Narzissmus ist die Diagnose für eine spezifische Persönlichkeitsstörung. Bei ihr handelt es sich um ein tiefgreifendes und anhaltendes Muster der Großartigkeit (in Fantasie und Verhalten), ein durchgehendes Bedürfnis nach übermäßiger und bedingungsloser Bewunderung, Aufmerksamkeit und Anerkennung, verbunden mit einem Mangel an Einfühlungsvermögen in andere Menschen. Durch ein übertriebenes Selbstwertgefühl überbetonen und überbewerten Narzissten ihre eigenen Leistungen und Fähigkeiten. Allerdings erwarten Narzissten auch ohne entsprechende Leistung, als überlegen zu gelten.
Narzissten stechen durch Arroganz und Selbstidealisierung hervor. Für sie ist es unwichtig, sich mit den Angelegenheiten oder den Gefühlen Anderer auseinander zu setzten – außer dann, wenn es für sie nutzbringend ist. Im Gegenteil: in der Regel werten Narzissten andere Menschen ab, um ihren eigenen Selbstwert zu erhöhen. Kritik ertragen sie nicht – sie führt zu einer „narzisstischen Kränkung“. Von ihrem Umfeld erwarten Narzissten zumeist eine klare Positionierung: man ist entweder bedingungsloser Fan oder Feind. Misserfolge können Narzissten in schwere Krisen führen – bis hin zur Suizidgefahr.
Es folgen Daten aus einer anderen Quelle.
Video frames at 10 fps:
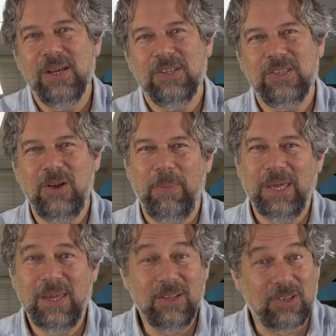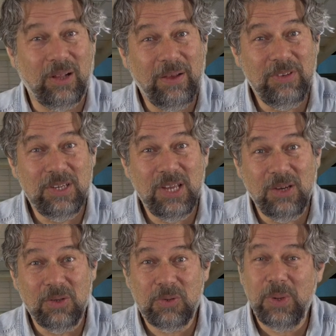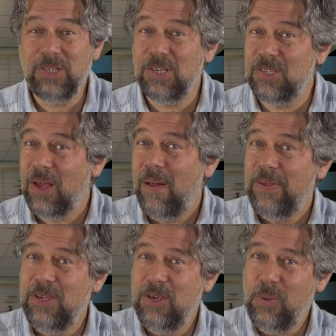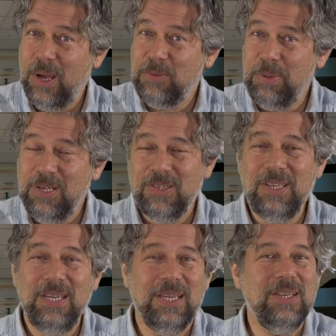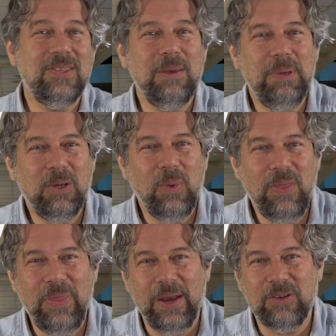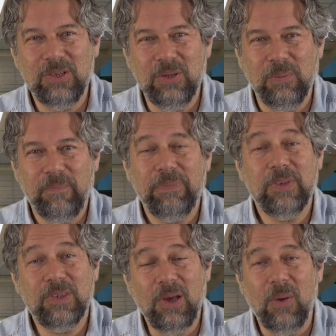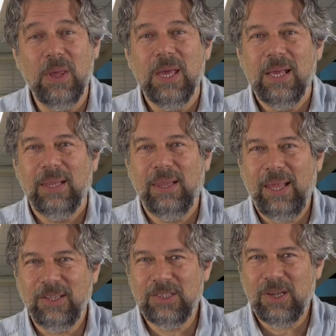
So my kids all have Nintendo Switches. USB-C is the big win there too. So let's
Das Krankheitsbild des Narzissmus ist unter dem Zeichen F60.80 in der ICD–10 (International and Statistical Classifikation of Deseases and Related Health Problems) und spezifischer in der DSM-5 (Diagnostic and Statistical Manual of Mental Disorder) kodiert.
Für die Diagnose müssen die allgemeinen Kriterien für eine Persönlichkeitsstörung erfüllt sein:
- keine hirnorganische Ursache bzw. nicht auf eine andere psychiatrische Störung zurückzuführen
- deutliche Unausgeglichenheit in den Einstellungen und im Verhalten in mehreren Bereichen wie Affektivität, Antrieb, Impuskontrolle, Wahrnehmen und Denken sowie in den Beziehungen zu anderen
- andauerndes und gleichförmiges auffälliges Verhaltensmuster (nicht auf Episoden begrenzt) und in vielen Situationen eindeutig unpassend
- Störungsbeginn in Kindheit oder Jugend und Manifestation im Erwachsenenalter
- deutlich subjektives Leiden, manchmal aber erst im späteren Verlauf
- meistens deutliche Einschränkungen der beruflichen und sozialen Leistungsfähigkeit
sowie (plus) mindestens fünf der neun Symptome der narzisstischen Persönlichkeitsstörung:
- Größengefühl (ein übertriebenes, unbegründetes Gefühl der eigenen Bedeutung und Talente)
- Phantasien über unbegrenzten Erfolg, Macht, Schönheit, oder ideale Liebe
- Gefühl der Einmaligkeit (der Glaube, dass sie speziell und einzigartig sind und sich nur mit den Menschen auf höchstem Niveau verbinden sollten)
- Bedürfnis nach übermäßiger Bewunderung
- unbegründete Anspruchshaltung
- Ausnützung von zwischenmenschlichen Beziehungen
- Mangel an Empathie
- Neidgefühle oder Überzeugung, beneidet zu werden
- arrogantes, hochmütiges Verhalten
Das heisst allerdings nicht, dass nur diagnostizierte Narzissten Schaden anrichten können. Problematisch ist Narzissmus ab dem Punkt, an dem das Umfeld unter der Person leidet. Partner:innen bekommen eine solche Persönlichkeitsstörung oft am stärksten zu spüren. Narzissten können Menschen in ihrem Umfeld regelrecht zerstören.
Narzissten führen Erfolge fast immer auf ihre eigenen Fähigkeiten zurück – ohne dabei andere Faktoren zu beachten. Misserfolge werden nicht selbstkritisch reflektiert, sondern anderen „in die Schuhe geschoben“. Deshalb ändern oder hinterfragen sie ihr destruktives Handeln nicht. Menschen mit einer narzisstischen Persönlichkeitsstörung leiden vordergründig nicht selbst und sehen daher auch keine Notwendigkeit, sich zu verändern. Stoßen Narzissten auf Probleme, so werden sie der Umgebung oder anderen Personen in ihrer Umgebung zugeschrieben – und diese sollen sich ändern.